Fetale Alkoholspektrumstörungen – was ist das denn? Früher häufig als Alkoholembryopathie bezeichnet und darauf beschränkt, fasst der international verwendete Begriff nunmehr alle Formen der Beeinträchtigungen eines Kindes zusammen, die durch den Alkoholkonsum der Mutter in der Schwangerschaft entstehen können.
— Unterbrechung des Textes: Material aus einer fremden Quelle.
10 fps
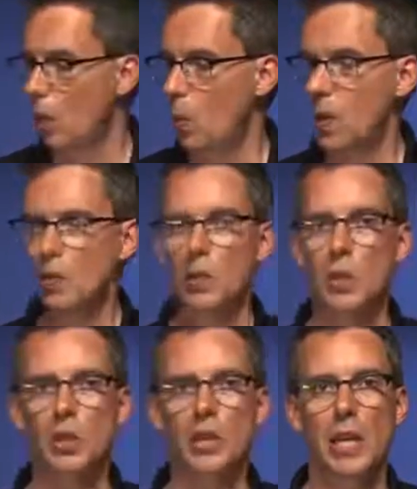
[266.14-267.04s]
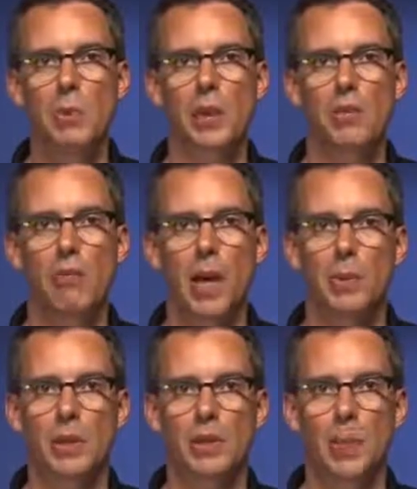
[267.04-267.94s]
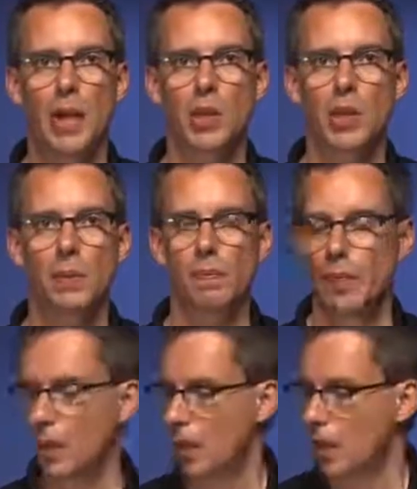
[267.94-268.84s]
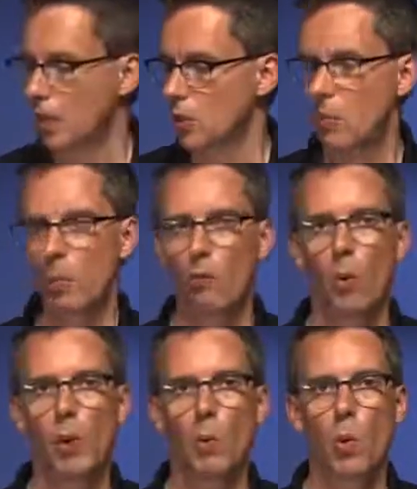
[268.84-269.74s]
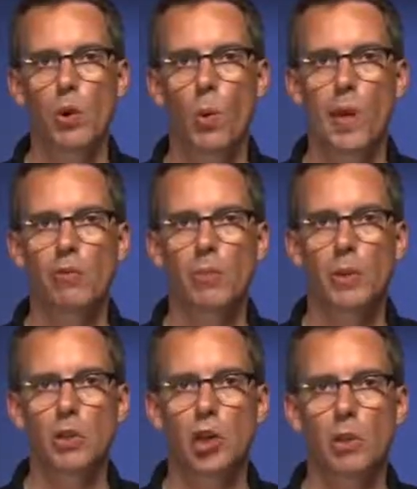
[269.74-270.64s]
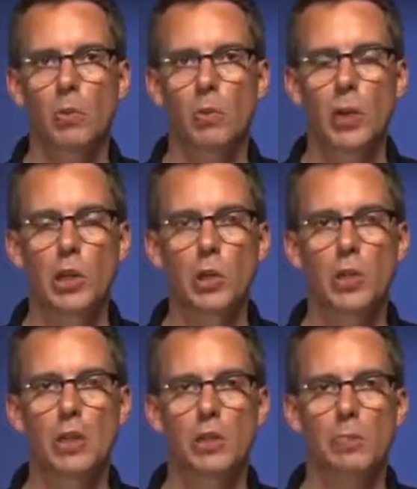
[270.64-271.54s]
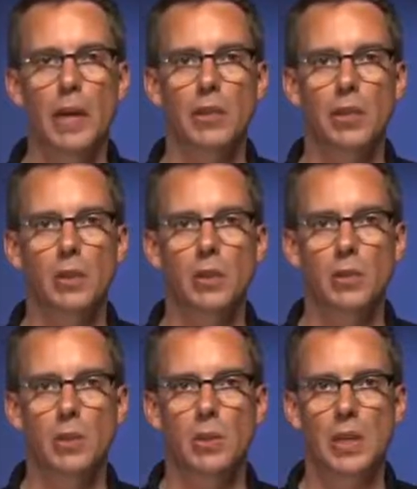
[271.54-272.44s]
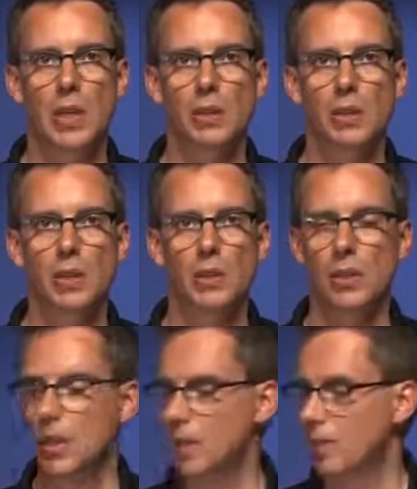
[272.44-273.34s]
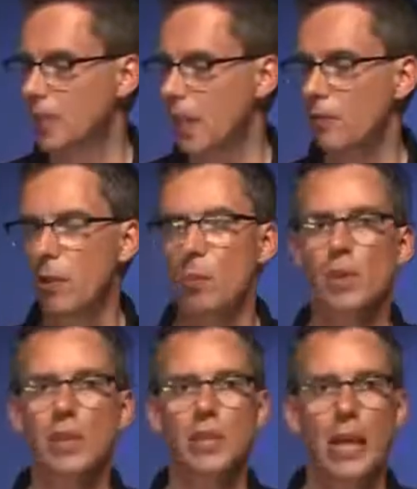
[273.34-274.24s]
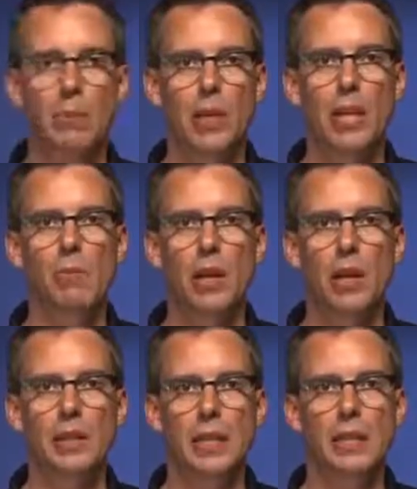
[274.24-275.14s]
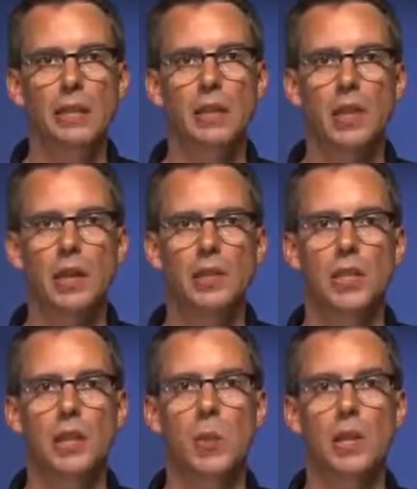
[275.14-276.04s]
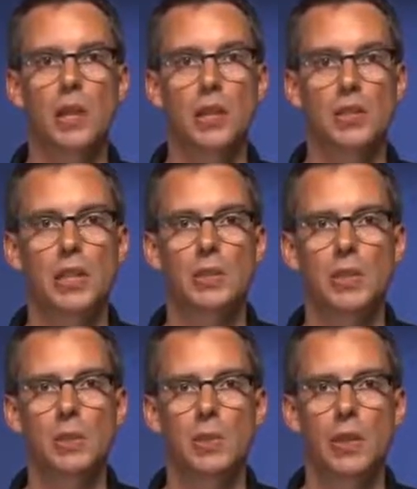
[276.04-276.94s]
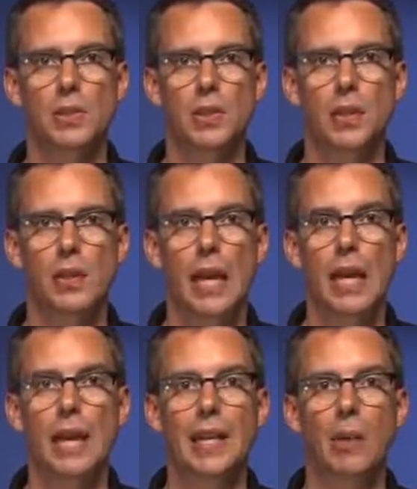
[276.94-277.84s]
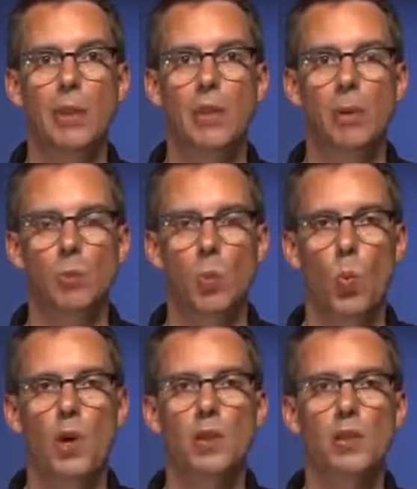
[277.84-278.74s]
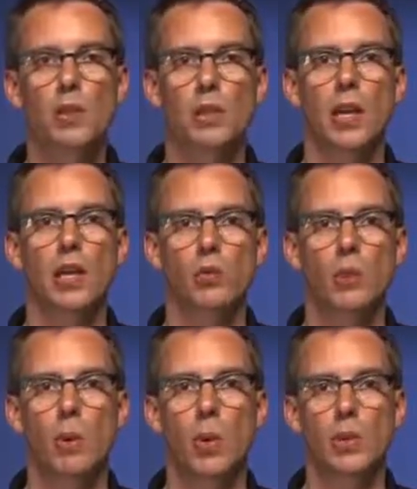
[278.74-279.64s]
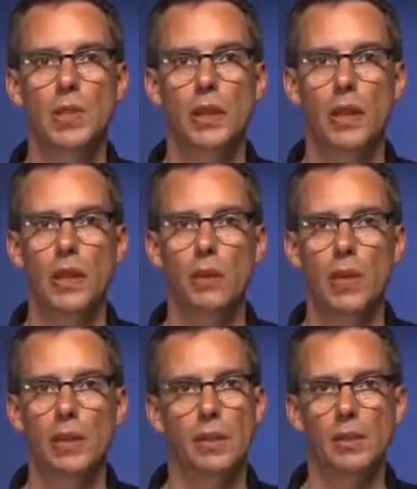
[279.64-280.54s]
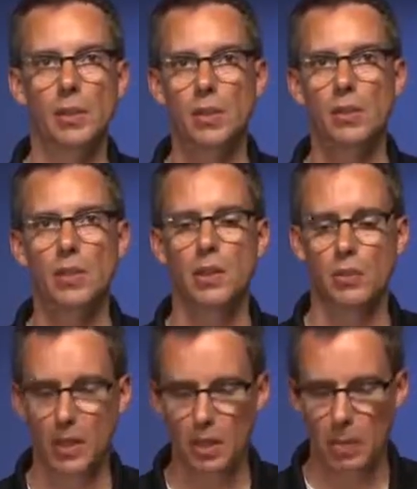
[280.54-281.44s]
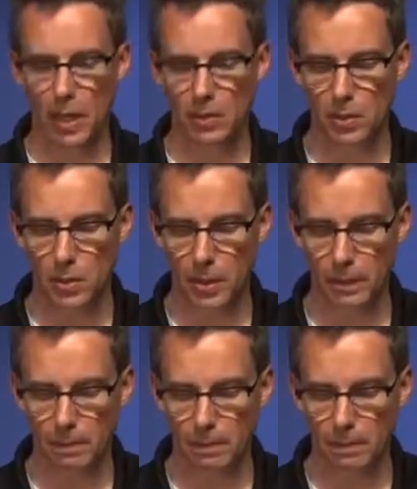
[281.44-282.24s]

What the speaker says: We can do the same with our FiberInspection. So before we walk away from the job, we could inspect our installed connectors, save them with the same cable IDs as our Tier 1 and our Tier 2 testing, and that becomes one concise report in linkware. So consider thinking about doing that.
Hierunter fallen im engeren Sinne das »Vollbild« Fetales Alkoholsyndrom (FAS), aber auch das partielle Fetale Alkoholsyndrom (pFAS), sowie die alkoholbedingten entwicklungsneurologischen Störungen (ARND). Unabhängig von verschiedenen Risiko- und Schutzfaktoren, die das Entstehen dieser Krankheitsbilder wahrscheinlicher oder unwahrscheinlicher machen, ist der wesentliche Ursachenfaktor: Der Konsum von Alkohol in der Schwangerschaft.

Die Vielfalt der Symptome und Belastungen bei den geschädigten Kindern stellen Betroffene selbst, deren Familien und Fachkräfte der Professionen aus Medizin, Psychologie, Sozialer Arbeit, Pädagogik etc. vor enorme Herausforderungen. Das vorliegende Buch soll den derzeitigen Wissensstand zu Diagnostik, Therapie und Prävention kompakt darstellen und damit interdisziplinär zu einer verbesserten Versorgung beitragen.
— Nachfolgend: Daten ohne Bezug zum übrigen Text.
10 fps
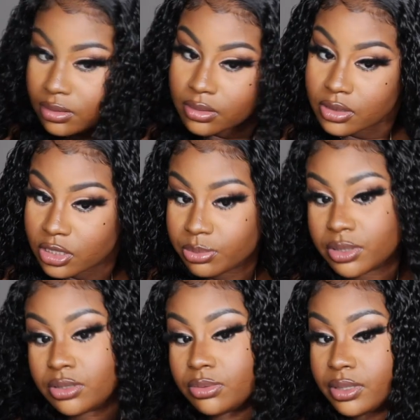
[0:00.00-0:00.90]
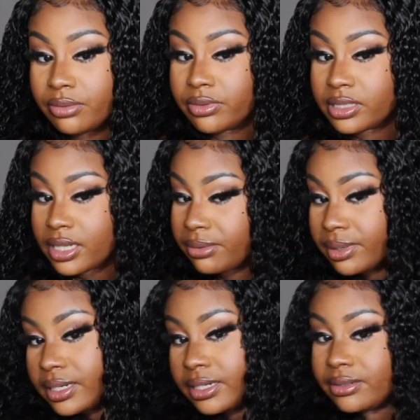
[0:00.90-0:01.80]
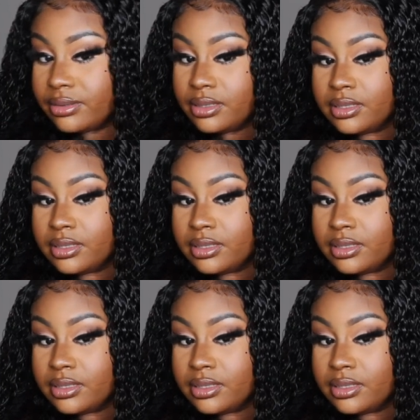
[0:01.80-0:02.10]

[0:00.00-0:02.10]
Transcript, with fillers: or schmiddle, whatever it's at right now.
Im ersten Teil des Buches widmet sich Frau Dr. med. Dipl.-Psych. Mirjam N. Landgraf, München, dem Themengebiet der Diagnostik und Therapie Fetaler Alkoholspektrumstörungen. Kapitel 1 behandelt entsprechend Häufigkeiten und Einflussfaktoren des Alkoholkonsums in der Schwangerschaft, Kapitel 2 erläutert ausführlich die Diagnostik und Differentialdiagnostik der Fetalen Alkoholspektrumstörungen. Nur wenn die alkoholbedingten Störungen erkannt werden – und hier müssen wir von einer deutlichen Unterdiagnostik sowohl in Deutschland als auch international ausgehen – können adäquate Behandlungen und Hilfen etabliert werden. Nach der Vorstellung der Entwicklungsrisiken und -verläufen von FASD-betroffenen Kindern in Kapitel 3 werden in Kapitel 4 Therapiemöglichkeiten erörtert.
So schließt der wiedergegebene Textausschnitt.